The U.S. Department of the Treasury released its 437-page final rule governing State and Local Fiscal Recovery Funds provided through the American Rescue Plan Act (ARPA). Although the final rule will not take effect until April 1, 2022, cities may take advantage of the final rule’s flexibilities and simplifications before the effective date.
Cities can now use a standard allowance of up to $10 million, not to exceed the city’s total award amount, for their revenue loss amount. If the total allocation – the first tranche of funds awarded in 2021 plus the second tranche of funds coming later this year – is less than $10 million, then cities will not need to use the revenue loss calculation prescribed by Treasury.
All but six Kentucky cities have a total allocation amount of less than $10 million. As a result, these cities may assume their entire ARPA allocation counts as revenue loss. The revenue loss portion allows much broader eligible uses, including but not limited to street improvements, law enforcement equipment upgrades, general government administration, and much more. The revenue loss amount may go toward any government service, not just those supporting the public health response to the pandemic.
Cities with total allocations greater than $10 million can use a higher assumed growth rate compared to the interim final rule (IFR) for the revenue loss calculation.

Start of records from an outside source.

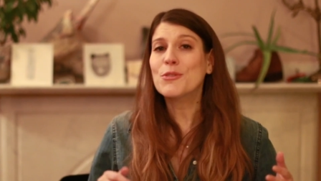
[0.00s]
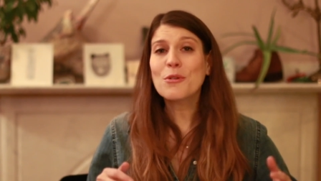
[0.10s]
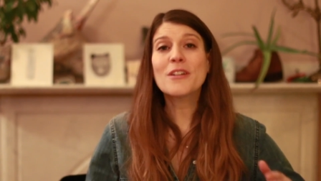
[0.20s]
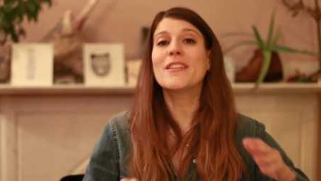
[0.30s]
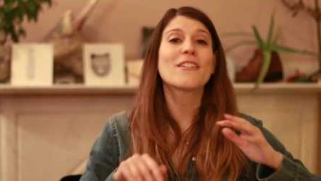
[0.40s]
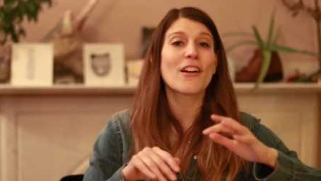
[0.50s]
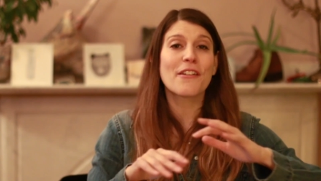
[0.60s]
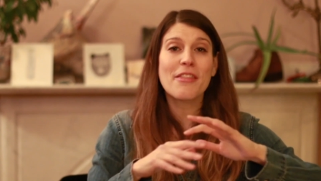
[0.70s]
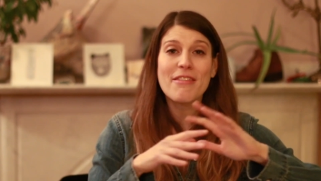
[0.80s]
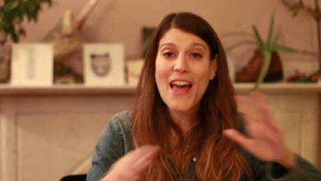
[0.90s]
Sure, there
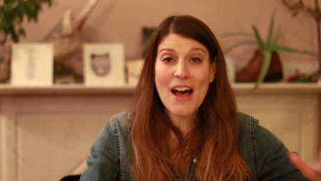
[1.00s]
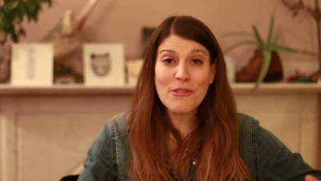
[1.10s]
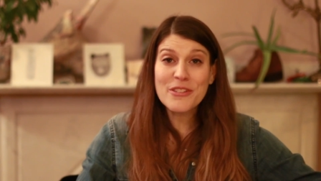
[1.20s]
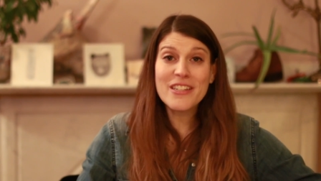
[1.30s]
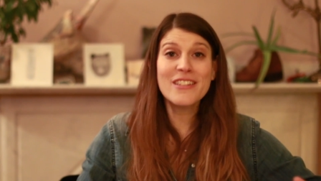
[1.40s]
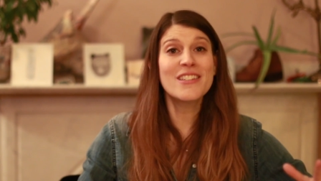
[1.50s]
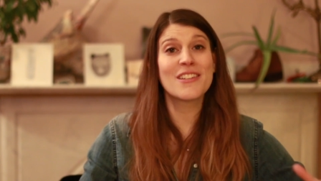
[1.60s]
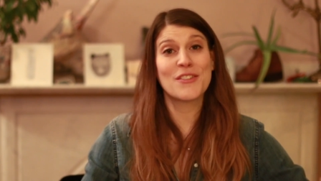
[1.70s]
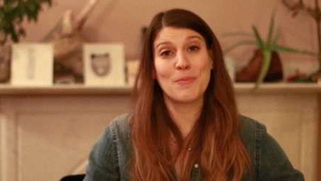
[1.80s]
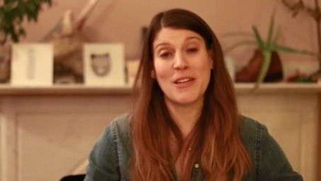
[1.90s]
are
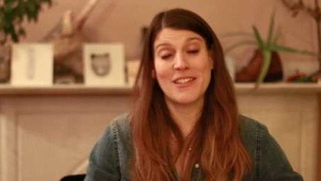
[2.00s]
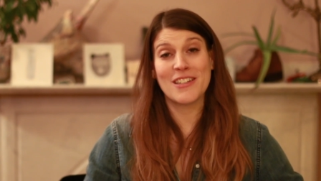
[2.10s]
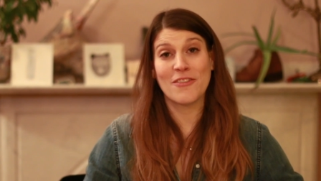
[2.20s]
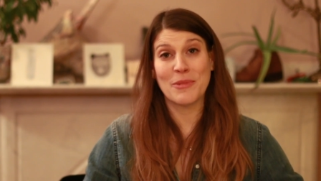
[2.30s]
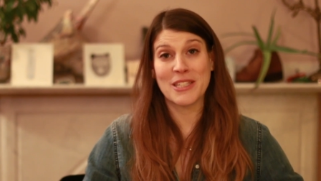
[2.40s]
thousands of species of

Cities can still use the average growth rate over the three fiscal years prior to the pandemic, but now they can use an assumed growth rate of 5.2% instead of 4.1% as outlined in the IFR.

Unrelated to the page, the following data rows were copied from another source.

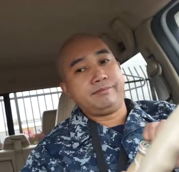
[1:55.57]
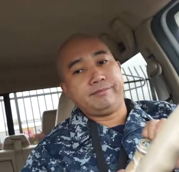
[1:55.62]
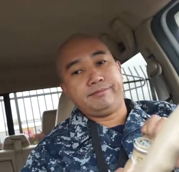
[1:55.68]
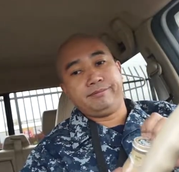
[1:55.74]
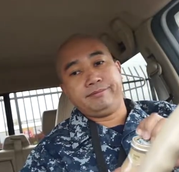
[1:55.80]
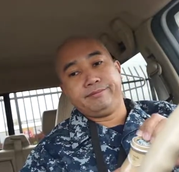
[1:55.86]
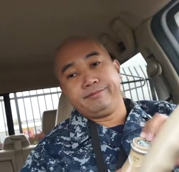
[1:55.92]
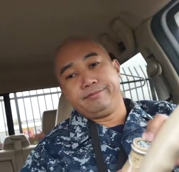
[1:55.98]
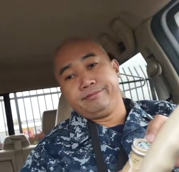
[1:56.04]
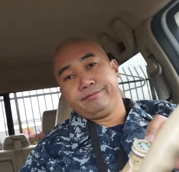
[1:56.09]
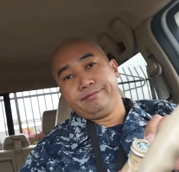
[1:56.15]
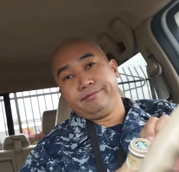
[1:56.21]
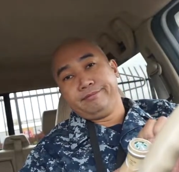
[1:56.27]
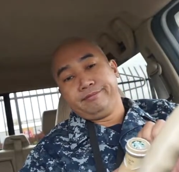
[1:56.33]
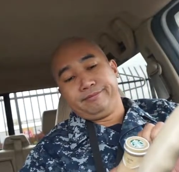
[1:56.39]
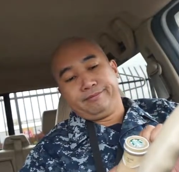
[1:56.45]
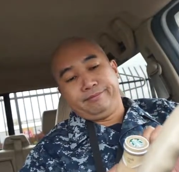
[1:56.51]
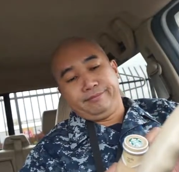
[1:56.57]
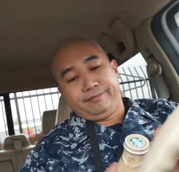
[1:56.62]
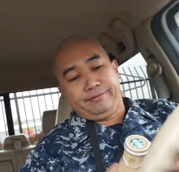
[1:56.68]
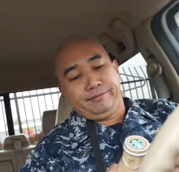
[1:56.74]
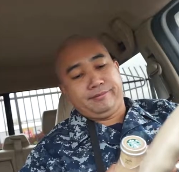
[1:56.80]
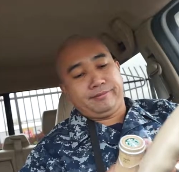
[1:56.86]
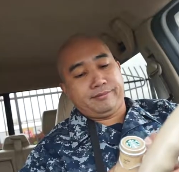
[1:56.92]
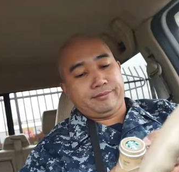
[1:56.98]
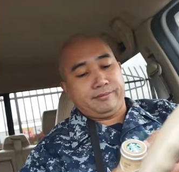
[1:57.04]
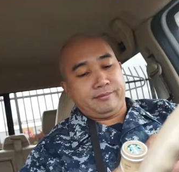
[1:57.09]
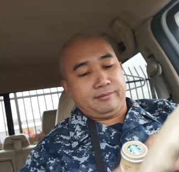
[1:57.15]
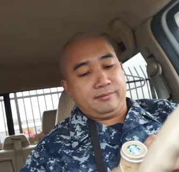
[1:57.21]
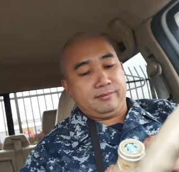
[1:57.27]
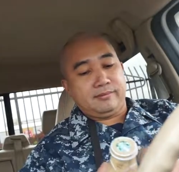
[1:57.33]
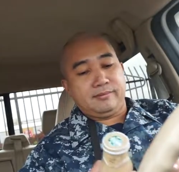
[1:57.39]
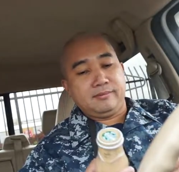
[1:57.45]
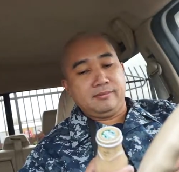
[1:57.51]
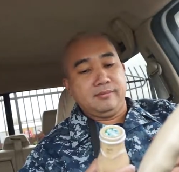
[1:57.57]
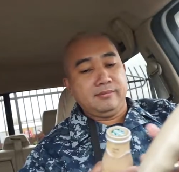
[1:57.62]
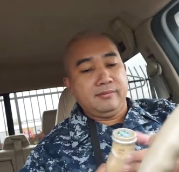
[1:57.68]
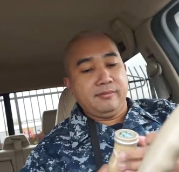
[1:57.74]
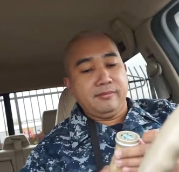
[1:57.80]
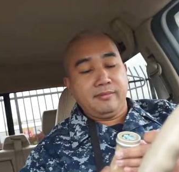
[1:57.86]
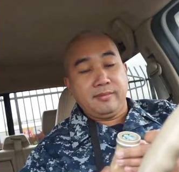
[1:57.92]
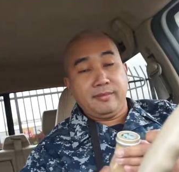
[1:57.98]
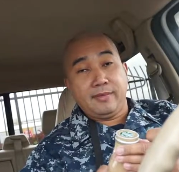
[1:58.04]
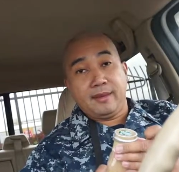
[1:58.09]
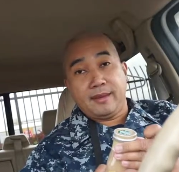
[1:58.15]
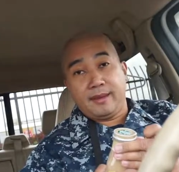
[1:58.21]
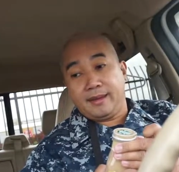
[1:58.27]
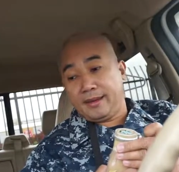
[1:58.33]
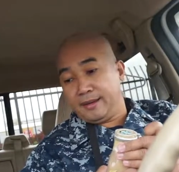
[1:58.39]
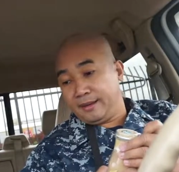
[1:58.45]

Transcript: Nobody speaks.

Local governments may also cover the payroll and benefits of employees hired to fill positions that existed before the pandemic but were unfilled or eliminated as of March 3, 2021. Cities can also increase overall employment up to 7.5% above their pre-pandemic baseline for any positions. ARPA funds can also help maintain current compensation levels to prevent layoffs.
The final rule further allows cities to provide worker retention incentives, including reasonable increases in compensation, to persuade employees to remain with the city instead of seeking other employment options. This retention incentive differs from the premium pay provisions and does not necessarily need to connect with essential work performed during the pandemic.
Premium pay provisions remain largely unchanged from the IFR, although the final rule expands the list of eligible workers without a written determination by the city’s chief executive. These employees must still perform essential work, which requires regular in-person interactions and/or physical handling of items handled by others. The final rule does not allow premium pay to go to volunteers.
Cities can now fund certain previously ineligible water and sewer projects, such as repairing culverts or replacing storm sewers. Treasury previously stated that stormwater projects must have a water quality benefit and specifically disqualified work on culverts and similar items. Other stormwater projects such as permeable pavement, green streets, and rain gardens remain eligible in addition to traditional pipe, storage, and treatment systems.
Although Treasury expanded eligibility for broadband networks, it now requires enrollment in a low-income subsidy program for households. The Department will allow cybersecurity investments for existing and new broadband infrastructure, but it does not explicitly allow investing in public wireless systems.
Cities still may not use their ARPA funds to pay for debt service, replenish rainy-day funds, cover legal judgments, or make extra pension payments.
While the final rule contains many more enumerated eligible uses than the interim final rule, it provides a process for city officials to determine whether additional activities would meet the framework determined by Treasury.
The Kentucky League of Cities will continue to review the final rule and additional information provided by the Department of the Treasury. KLC will host webinars and provide updated materials over the coming months. The state’s nine entitlement communities must file their first Project and Expenditure Report by January 31, 2022. All other Kentucky cities must submit their first annual report by April 30, 2022.